Это было время между социализмом и капитализмом. Время Пустых Стен, когда лозунги и плакаты советского времени уже исчезли, а капиталистическая реклама товаров еще не заняла их место. Это как одна семья уже выселилась из квартиры, сняв со стен свои картинки, а другая семья еще не заселилась, еще не развесила везде своих родственников и свои пейзажи. Повсеместно считалось (и, видимо, так оно и было на самом деле), что большинство населения страдает неимоверно – неуверенность, нищета, распад прежней жизни – все это всеми обсуждалось и присутствовало повсеместно. Но одновременно что-то странное шло с небес, какое-то беспрецедентное ликование и свобода пробивались фрагментами. Что-то особенно изнеженное проступало в деревьях, в воде прудов. Давно такими пьянящими не бывали закаты и рассветы. Весна, Лето и Зима опять стали богами, как бывало когда-то, а Осень стала демоном, скрывающимся за их спинами. Молодежь, танцующая до упаду, а также безумцы любого возраста – им дано было почувствовать головокружительное очарование того времени, жестокого и субтильного одновременно.
Дунаев принадлежал к безумцам, но к тому же жил жизнью молодежи. Он полюбил танцевать на дискотеках и на рейвах, среди молодняка, хотя самому давно перевалило за девяносто. Танцевал упоенно, по-шамански. Никто не удивлялся его присутствию, как будто он родился на танцполе, среди дискотечных лучей. В лице его, как и у Тарковского, как и у других девушек и ребят, присутствовала какая-то детская усталость, как у изможденного любовью подростка. Галлюцинирующим девочкам на дискотеках нравился этот странный танцующий старичок, и они порою затаскивали его куда-нибудь подзаняться любовью. Странным образом, несмотря на убогую одежду, тело его не излучало запаха старости: напротив, вокруг него витал приятный дух свежего хлеба. Иногда с привкусом корицы или ванили. Этого он за собой не знал, а жаль – это показалось ему очередным доказательством волшебства.
После секса ему становилось так хорошо, что религиозность зажигалась в душе, как дачное окошко. В такие минуты хотелось бросить все – бинокль, Подмосковье, магию – и пойти себе по русским монастырям, христарадничая и блаженствуя, как делали во все века на Руси. Перестать быть волшебником и стать святым, ради уменьшения страданий всех существ. Так хотелось Дунаеву.

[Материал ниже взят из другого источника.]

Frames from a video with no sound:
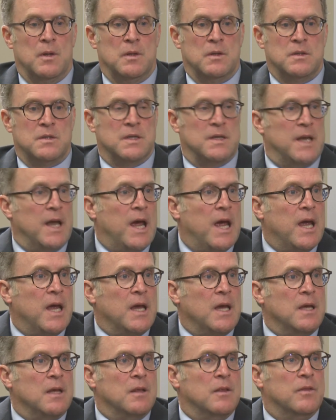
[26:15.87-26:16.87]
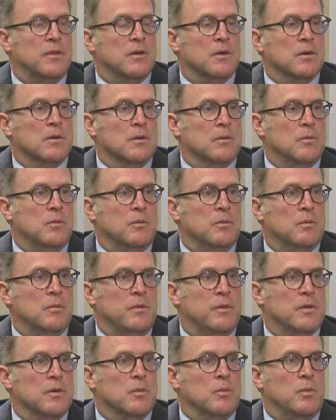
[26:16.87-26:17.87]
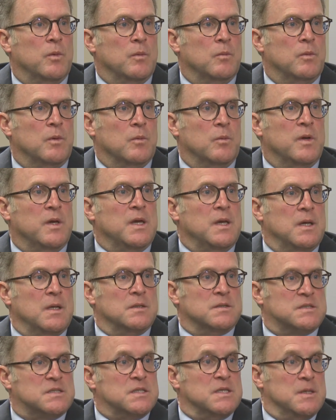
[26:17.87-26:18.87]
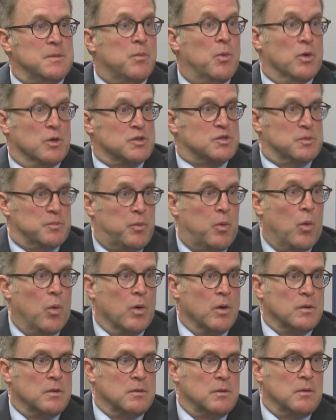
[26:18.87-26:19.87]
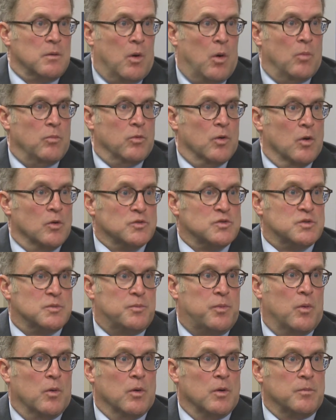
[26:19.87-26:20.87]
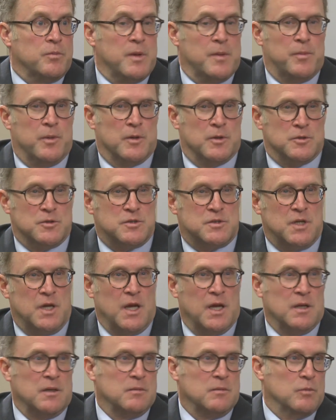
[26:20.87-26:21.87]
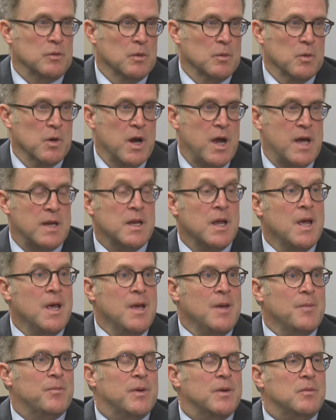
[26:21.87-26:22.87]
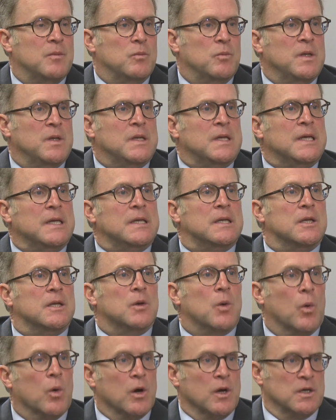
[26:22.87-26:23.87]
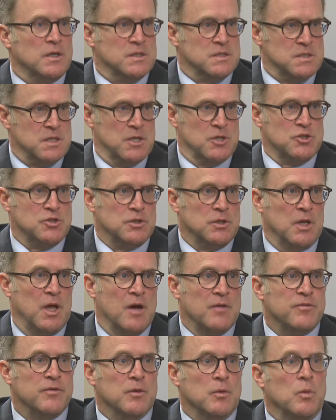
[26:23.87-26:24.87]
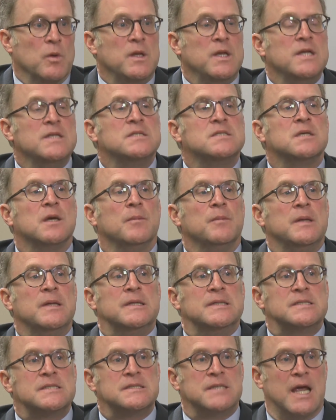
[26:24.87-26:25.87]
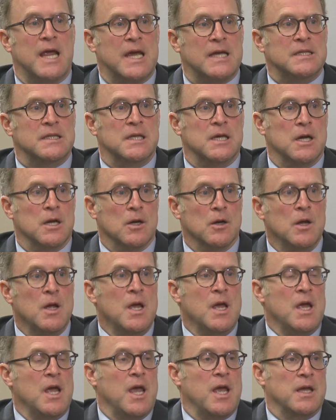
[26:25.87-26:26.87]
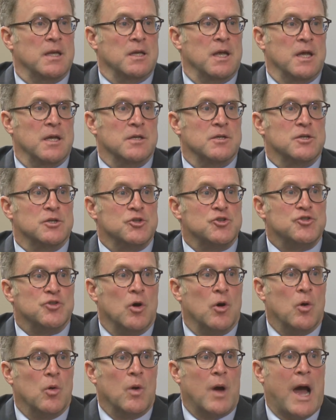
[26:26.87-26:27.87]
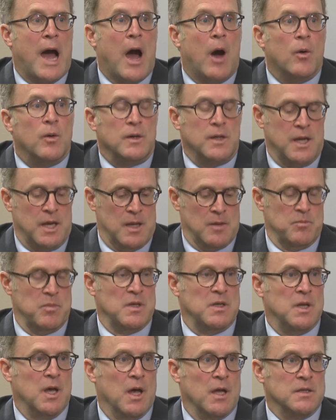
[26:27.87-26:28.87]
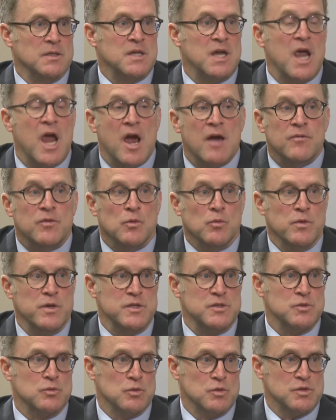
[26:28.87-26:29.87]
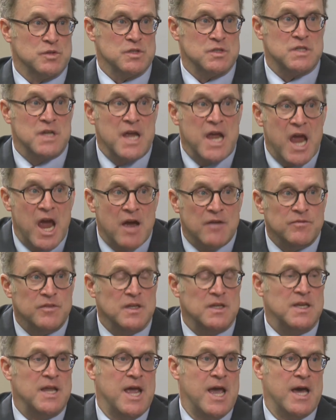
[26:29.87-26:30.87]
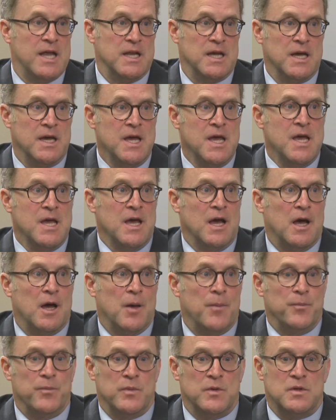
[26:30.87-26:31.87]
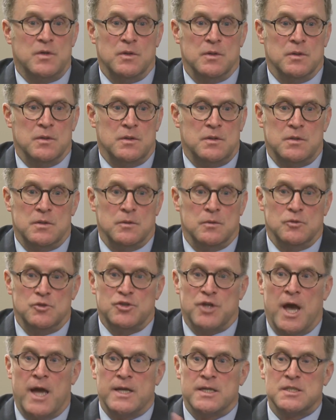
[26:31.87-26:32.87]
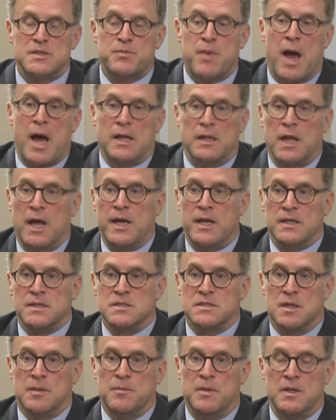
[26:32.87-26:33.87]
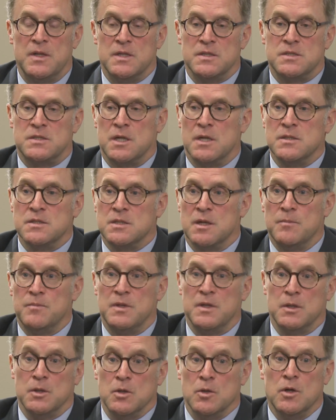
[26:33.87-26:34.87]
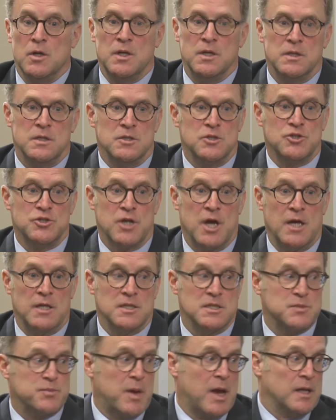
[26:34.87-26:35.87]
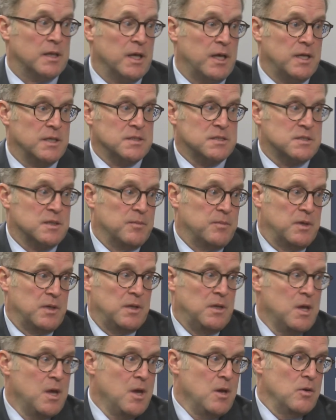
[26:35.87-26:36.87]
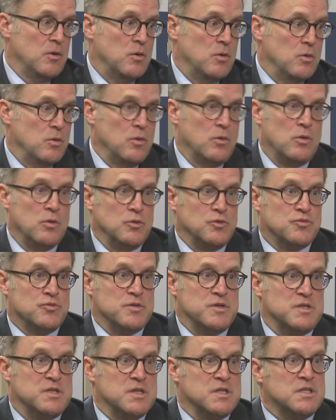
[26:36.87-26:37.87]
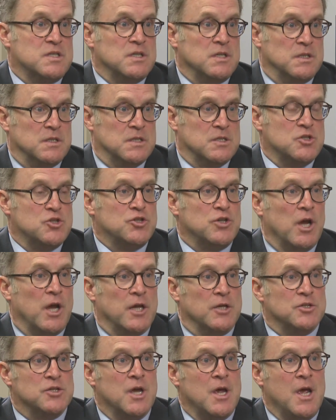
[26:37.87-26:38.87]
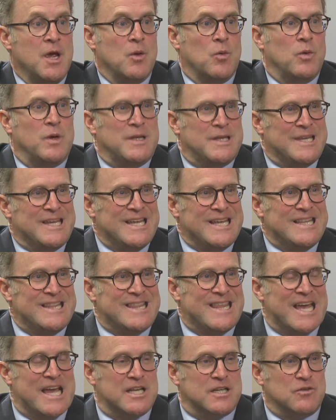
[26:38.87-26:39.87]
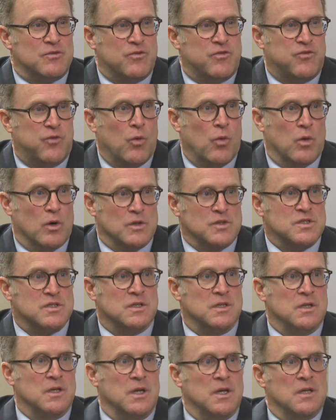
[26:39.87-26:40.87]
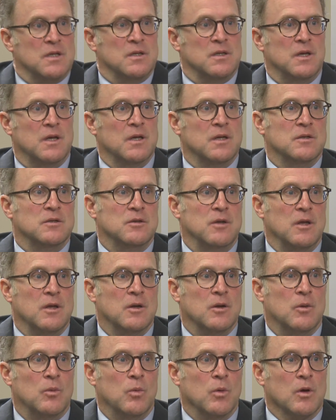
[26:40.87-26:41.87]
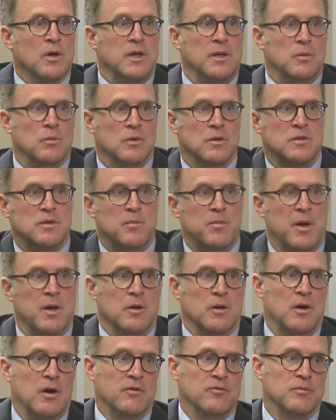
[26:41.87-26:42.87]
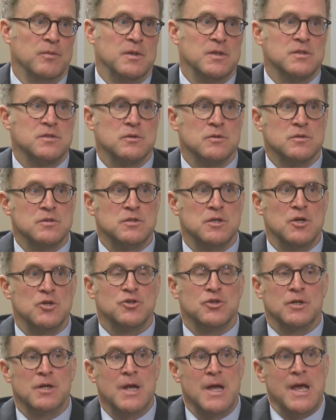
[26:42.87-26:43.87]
Today, we see more support, homegrown support. People understand where we're at, but we need an organizational effort. We need somebody to stand there and to show how it can be done, to have the resources, to have the data, to shine a spotlight on somebody that's done something good, and to shine the spotlight on somebody who's resisting this change. We need that force, and working with the Better Government Association,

Видимо, он все-таки успел установить чудотворную икону в маленькой часовенке на Луне, и теперь она милосердно смотрела оттуда на святую Землю, затерянную в святом космосе. Возможно, эту икону так и следовало называть – икона св. Космоса.
Некоторые слова, употребляемое в этом романе, такие, например, вполне обычные, почти кацавеечно-лубочные слова, как Стремглав или Врасплох, могут стать источниками бездонного изумления. Бог Изумления орудует в этих словах. Стремглав входит Изумление, и Врасплох застает оно. Это как если бы в тексте (в физическом тексте, в его бумаге и буквах, а не в тех воображаемых пространствах, о которых текст толкует) вдруг завелся бы маленький старичок, грызущий бумагу, раздвигающий и разминающий слова, обминающий себе в тексте ямку, чтобы свернуться в ней поудобнее.
Здоровенные и обычно мрачные ребята, стоящие у клубов на фейс-контроле, вдруг начинали растерянно улыбаться при виде Дунаева и сразу же пропускали его внутрь. А один из них как-то раз порывисто обнял и перекрестил старика, перед тем как пропустить его внутрь, а потом остался стоять с окабаневшим бетонным лицом, не понимая, что же это он только что совершил. Такое уж было время.
Так и прошло лето. Затем пробежал сентябрь, наступил октябрь. В столице стало происходить нечто дикое, но они не замечали, пока случайно, гуляя по центру Москвы, не оказались в огромной толпе.